I lavori di costruzione del Muro di separazione israeliano sono ripresi a sud di Gerusalemme. I bulldozer sono entrati in azione lunedì scorso a Beir Ona, nella valle di Cremisan, dove la popolazione non nasconde la rabbia. A riferirlo oggi è il Patriarcato latino di Gerusalemme. 

«I bulldozer sono arrivati questo lunedì, alle 9 del mattino, nessuno si era preso la briga di avvertire gli abitanti», deplora padre Aktham Hijazin, parroco di Beit Jala. Gli operai e i loro bulldozer hanno sradicato una cinquantina di olivi tra i più antichi della valle – alcuni di ben 1500 anni – sotto la protezione dell’esercito israeliano». Molti residenti, secondo il Patriarcato, sono andati a manifestare il loro malcontento con gli operai e i soldati presenti, i toni si sono accesi, due giovani palestinesi sono rimasti leggermente feriti. «Si tratta di un’azione contro il passato e il futuro dei residenti. Un’operazione contro la giustizia, contro la nostra presenza qui, contro la nostra storia e il nostro futuro», si rammarica padre Hijazin. Questi olivi sono lì da secoli e fanno parte della vita di queste famiglie. Confiscare queste terre è confiscare il passato di queste famiglie e il futuro delle generazioni a venire».

Ma è soprattutto la presenza cristiana su queste terre, già ridotta al lumicino, che si vede minacciata, si legge nel sito del Patriarcato. «Sono molti quelli che, negli ultimi anni, hanno scelto la via dell’emigrazione per assenza di prospettive, altre famiglie stanno pensando di andarsene», rivela il parroco di Beit Jala. «Gli abitanti di Beir Ona e di Cremisan sono arrabbiati – dice ancora padre Hijazin -. Gli israeliani dicono loro ‘noi sradichiamo i vostri olivi, ma possiamo ripiantarli altrove’. Ma le famiglie non vogliono nemmeno sentirne parlare! Queste sono le loro terre!». Un’operazione «che non serve la causa della pace». La preghiera resta l’ultima risorsa delle famiglie di Cremisan. Ogni giorno, alle 8.30, sarà celebrata la Messa sotto una piccola tenda istallata all’ombra degli ulivi della valle. «Noi preghiamo e speriamo che la Chiesa e la comunità internazionale facciano qualcosa per proteggere la presenza cristiana di qui», conclude padre Hijazin.

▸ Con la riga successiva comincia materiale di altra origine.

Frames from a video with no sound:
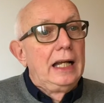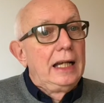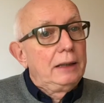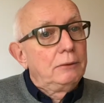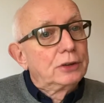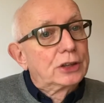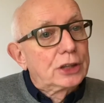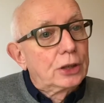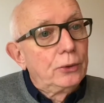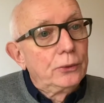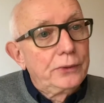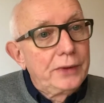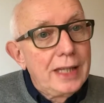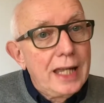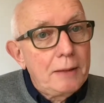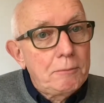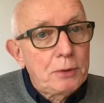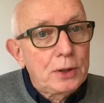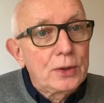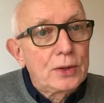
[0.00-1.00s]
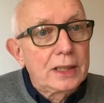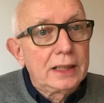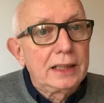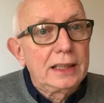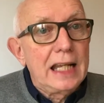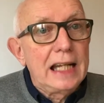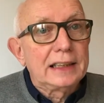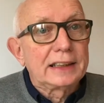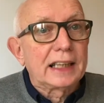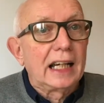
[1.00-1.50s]
He was called
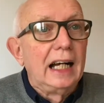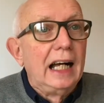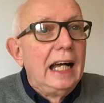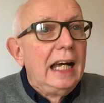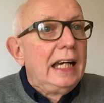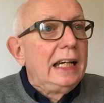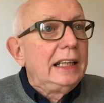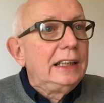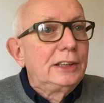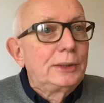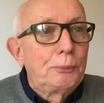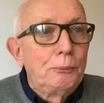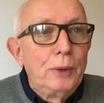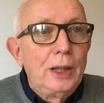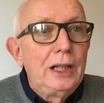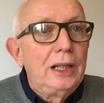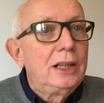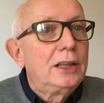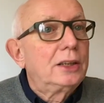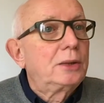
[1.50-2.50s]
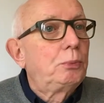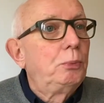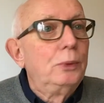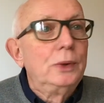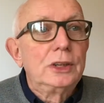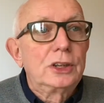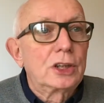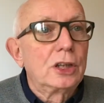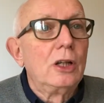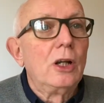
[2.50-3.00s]
Nebuchadnezzar. His word
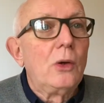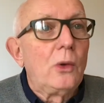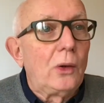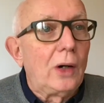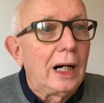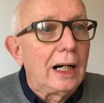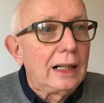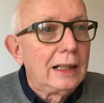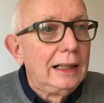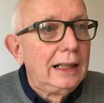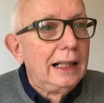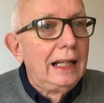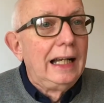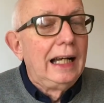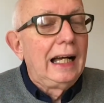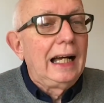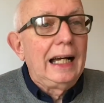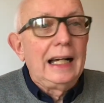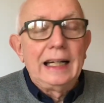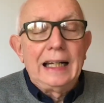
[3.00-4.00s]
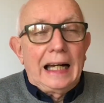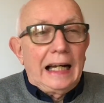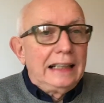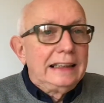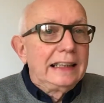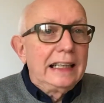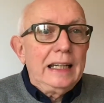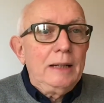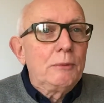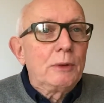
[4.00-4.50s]
was law. Uh,
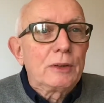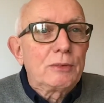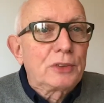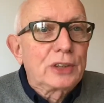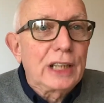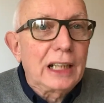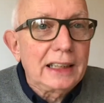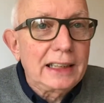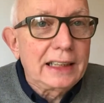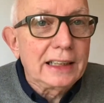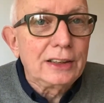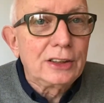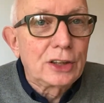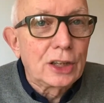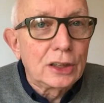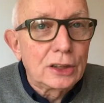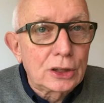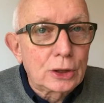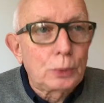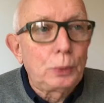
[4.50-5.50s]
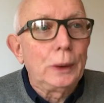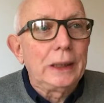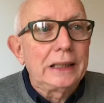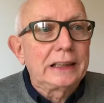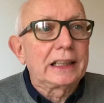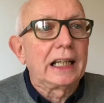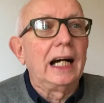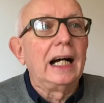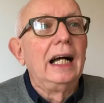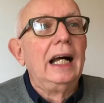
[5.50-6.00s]
and he would have taken to
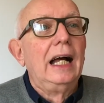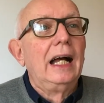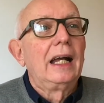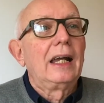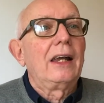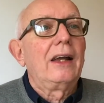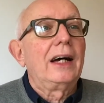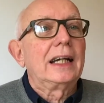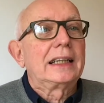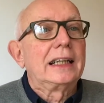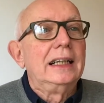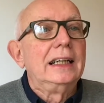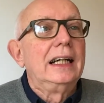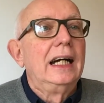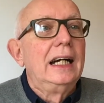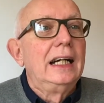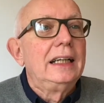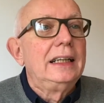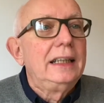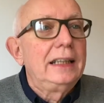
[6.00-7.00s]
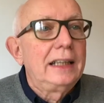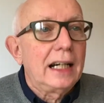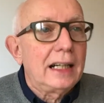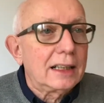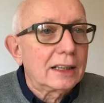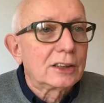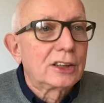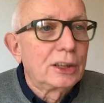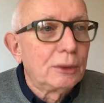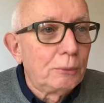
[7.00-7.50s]
Twitter like a
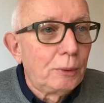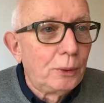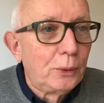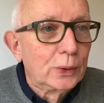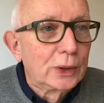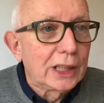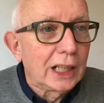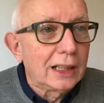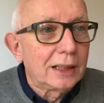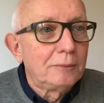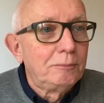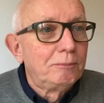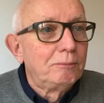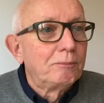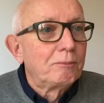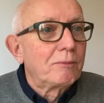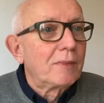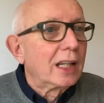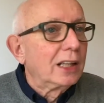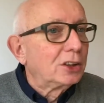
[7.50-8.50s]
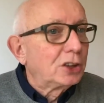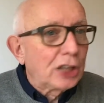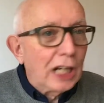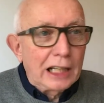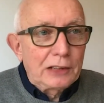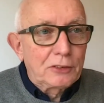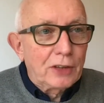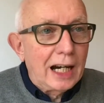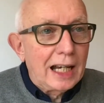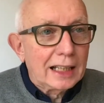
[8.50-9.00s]
duck to water.
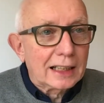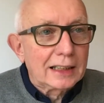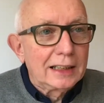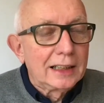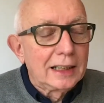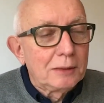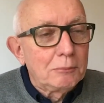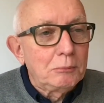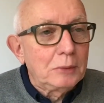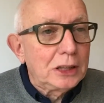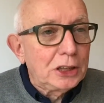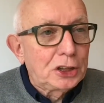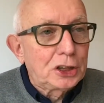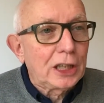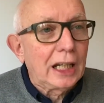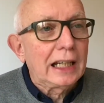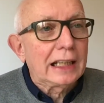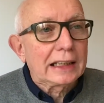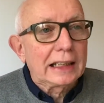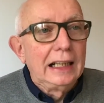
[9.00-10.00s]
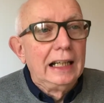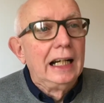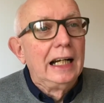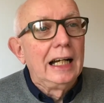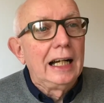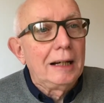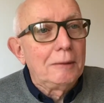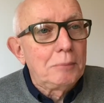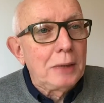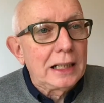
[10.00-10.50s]
Shadrach, Meshach,
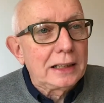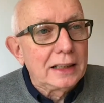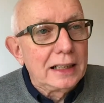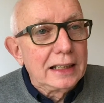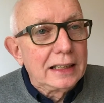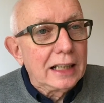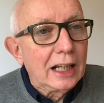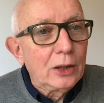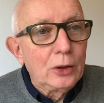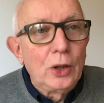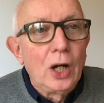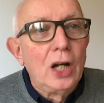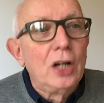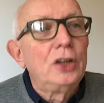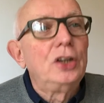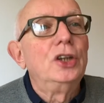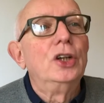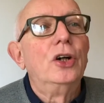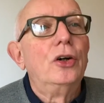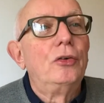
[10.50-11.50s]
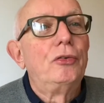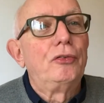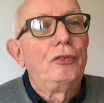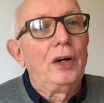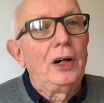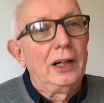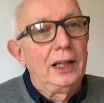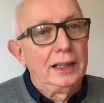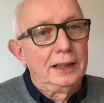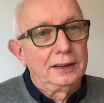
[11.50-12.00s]
Abednego, you're
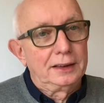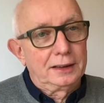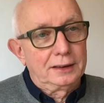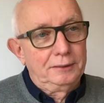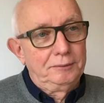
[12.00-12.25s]
fired.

Monsignor William Shomali, vicario patriarcale per Gerusalemme, dal canto suo, si dice «stupito per la testardaggine di Israele». «Questa ostinazione a volere impadronirsi di terre altrui, non aiuta per nulla la causa della pace», afferma. Il contenzioso giudiziario sulla valle di Cremisan oppone da dieci anni le autorità israeliane agli abitanti di quest’area, le cui terre e proprietà sono minacciate dalla costruzione del muro di separazione. Lo scorso maggio, la Corte Suprema israeliana aveva dato ragione alle famiglie della valle, prima di ritrattare all’inizio di luglio.